In a new exhibition at Fondazione Prada, Trevor Paglen and Kate Crawford investigate AI’s political underpinnings.

From finding shapes in the clouds to seeing faces in nature to deciphering Rorschach inkblots, the human brain is a pattern recognition machine. We’re wired to extract meaning from abstract information—and in a landscape of rapid technological advancement, this ability is an integral feature of human intelligence and machine learning alike.

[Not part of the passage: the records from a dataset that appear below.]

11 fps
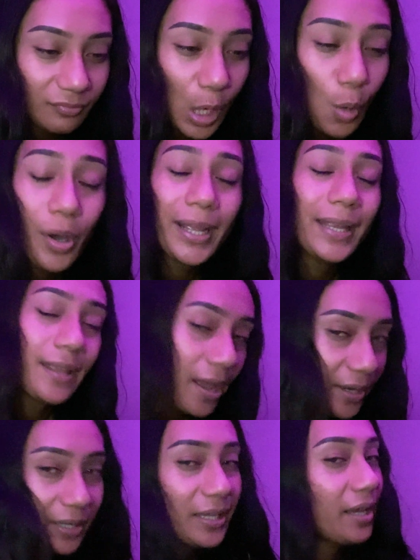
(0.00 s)
what I
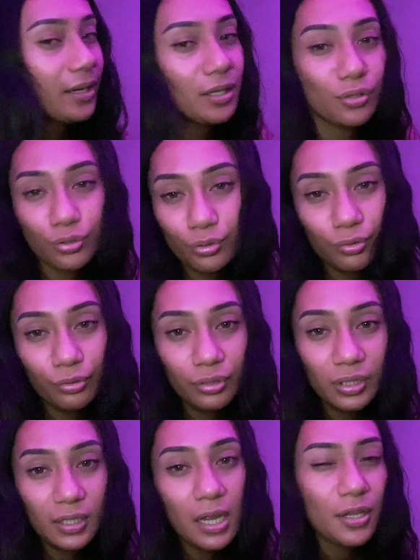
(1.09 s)
can and cannot do,
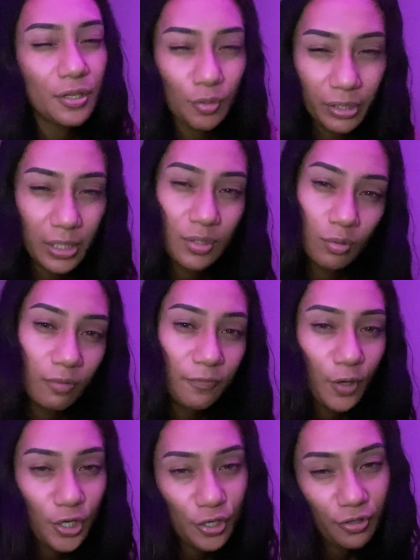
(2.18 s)
so on and so
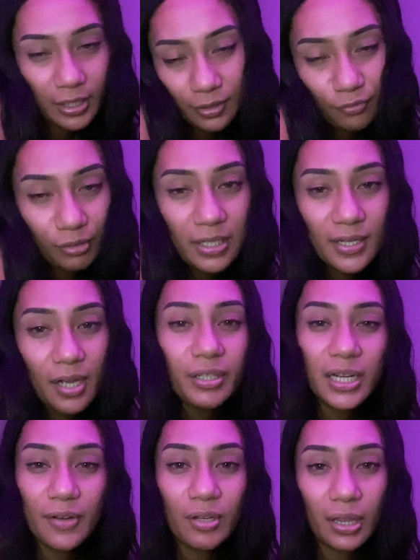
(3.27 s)
forth. You know, like the rundown
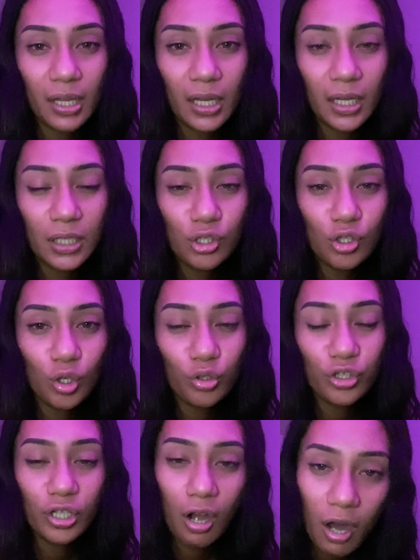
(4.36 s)
and everything. And so
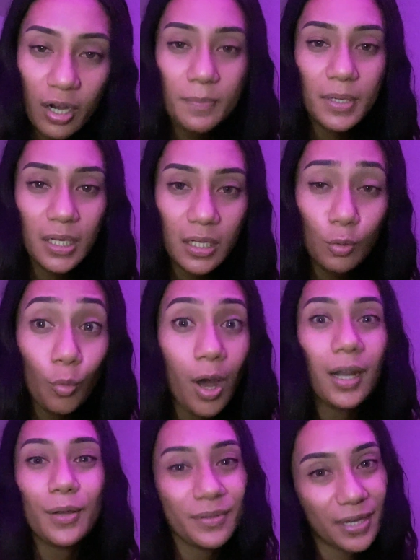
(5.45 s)
she called me
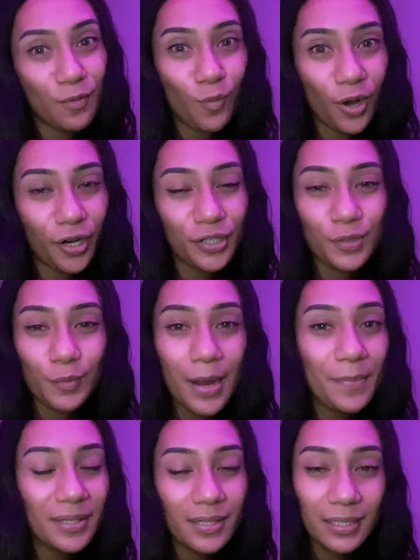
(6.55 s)
while I was at work. So I'm
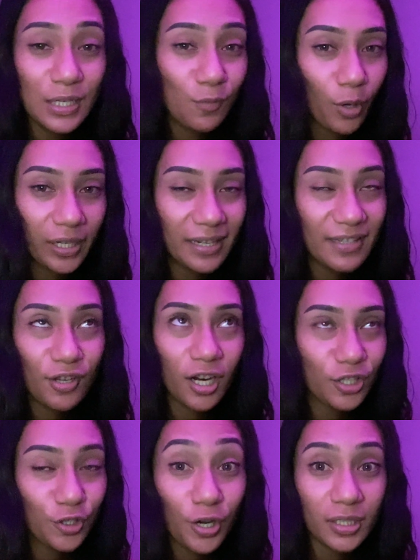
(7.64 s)
basically working and
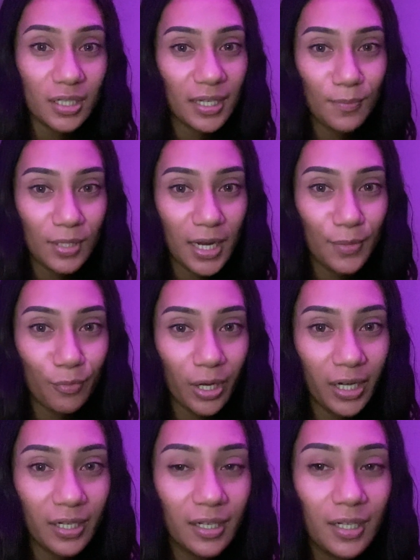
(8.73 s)
talking to her at the same time,
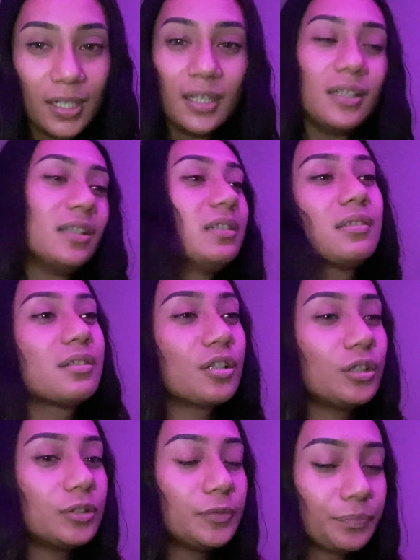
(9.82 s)
right? And
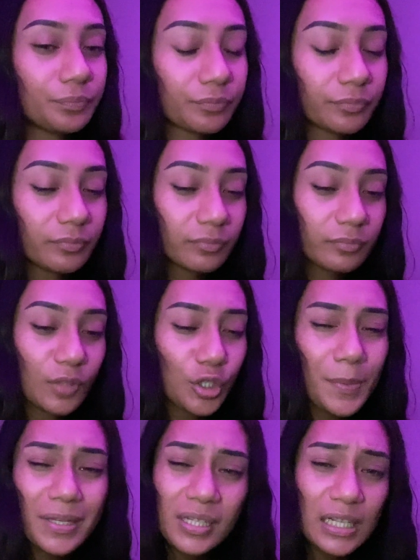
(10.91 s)
so she
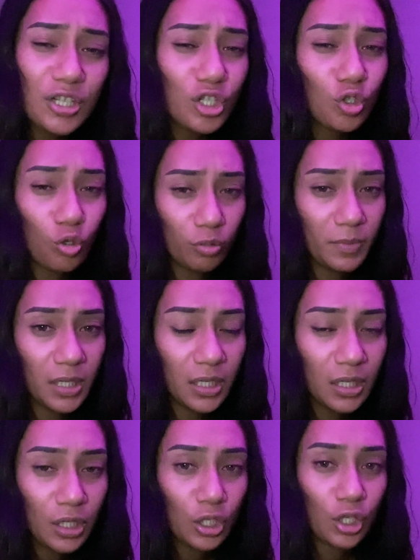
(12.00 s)
basically just told me,
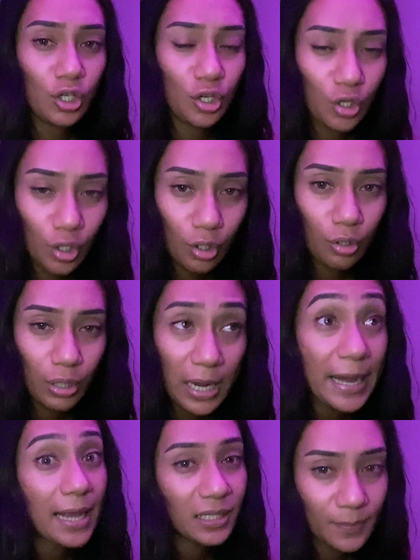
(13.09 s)
you know,
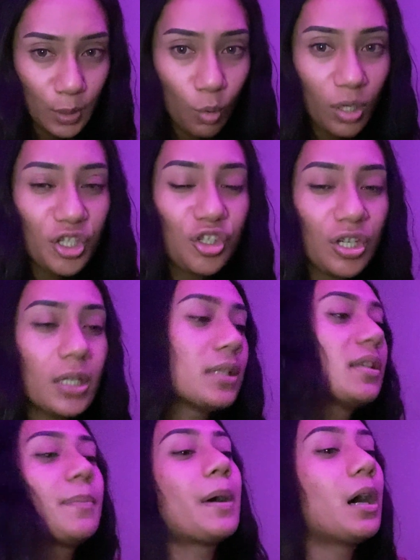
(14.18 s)
and asked me
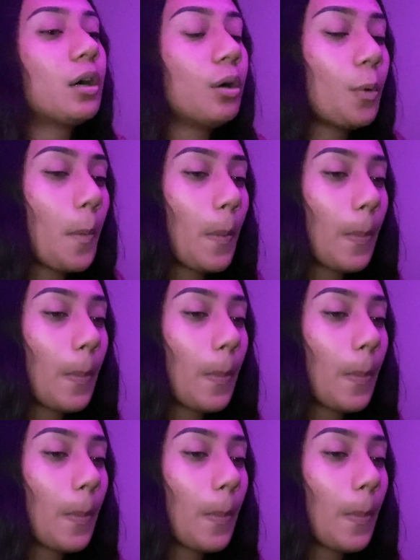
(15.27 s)
questions about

Today, Fondazione Prada will open ‘Training Humans,’ the first major photography exhibition dedicated to training images, the photos used to teach artificial intelligence systems to ‘see’ like people do. Conceived in collaboration by artists Trevor Paglen and Kate Crawford, the exhibition presents a collection of training image sets from the 1960s to the present, investigating how these photos inform the development and status of artificial intelligence. Sourced from multiple data sets, this photography collection reveals the historical evolution of machine vision and offers a rare glimpse at its underpinnings: the secret world of images that weren’t made for human eyes.

All images from FERET Dataset, 1993-1996. National Institute of Standards. Dataset funded by the United States military’s Counterdrug Technology Program for use in facial recognition research.

Designed to recognize patterns in raw data, ‘deep learning’ or ‘hierarchical learning’ is a subset of machine learning based loosely on the structures of the human brain. Unlike most algorithms, artificial neural networks are able to learn on an unsupervised basis from data that is unlabeled and unstructured. This means that their judgements derive not from direct programming, but from the patterns they detect in large swathes of images (among those included in the show are images from data sets intended to teach AI how to recognize people based on emotion, gait, binary gender, and racial categories).

In today’s digital era, the rapid creation and proliferation of media has given us unprecedented access to images. The advent of social media has brought with it a huge influx of free data, with everything from public mugshots to Myspace pictures becoming available for use without the permission or consent of their subjects—raising questions about how increasingly invasive AI systems harvest and use this material. Yet this invasion of privacy also forms the basis of countless modern conveniences, from Google’s ‘search by image’ to so-called ‘smart albums,’ where the images stored on your phone are automatically sorted according to a series of predetermined themes and categories.

It has long been known that AI programs are prone to inherit the biases of their creators—and because a neural network is only as strong as its data set, the prejudice often imbedded in training data presents a particularly thorny issue for researchers. In 2016, Microsoft’s attempt to create an AI millennial chat bot famously ended in chaos when it started spouting racist, sexist epithets only 24 hours after coming online. A 2018 study on facial analysis software revealed significant gender and skin-type bias embedded in the technology, with images of dark-skinned women mistakenly identified nearly 35% of the time (compared with a less than 1% error rate for light skinned men). In 2018, Amazon—a veritable behemoth of automation—scrapped a secret AI recruiting tool after discovering it demonstrated bias towards women, having learned from the years of gender disparity it was intended to correct. Far from closing the gender pay gap, the AI began downgrading graduates of all-women colleges and penalizing resumes with the word “women’s,” based on patterns from the past 10 years of resumes submitted to the company.

Teaching machines to “see” like people means replicating not only the internal logic of human visual protocol, but inheriting the external power systems that inform our judgements—and to understand the status of today’s artificial intelligence systems, we must look closely at what has been used to train them. As Paglen and Crawford state, “a stark power asymmetry lies at the heart of these tools. What we hope is that ‘Training Humans’ gives us at least a moment to start to look back at these systems and understand, in a more forensic way, how they see and categorize us.”

‘Training Humans’ is open at Fondazione Prada in Milan, Italy from September 19 through February 24, 2019.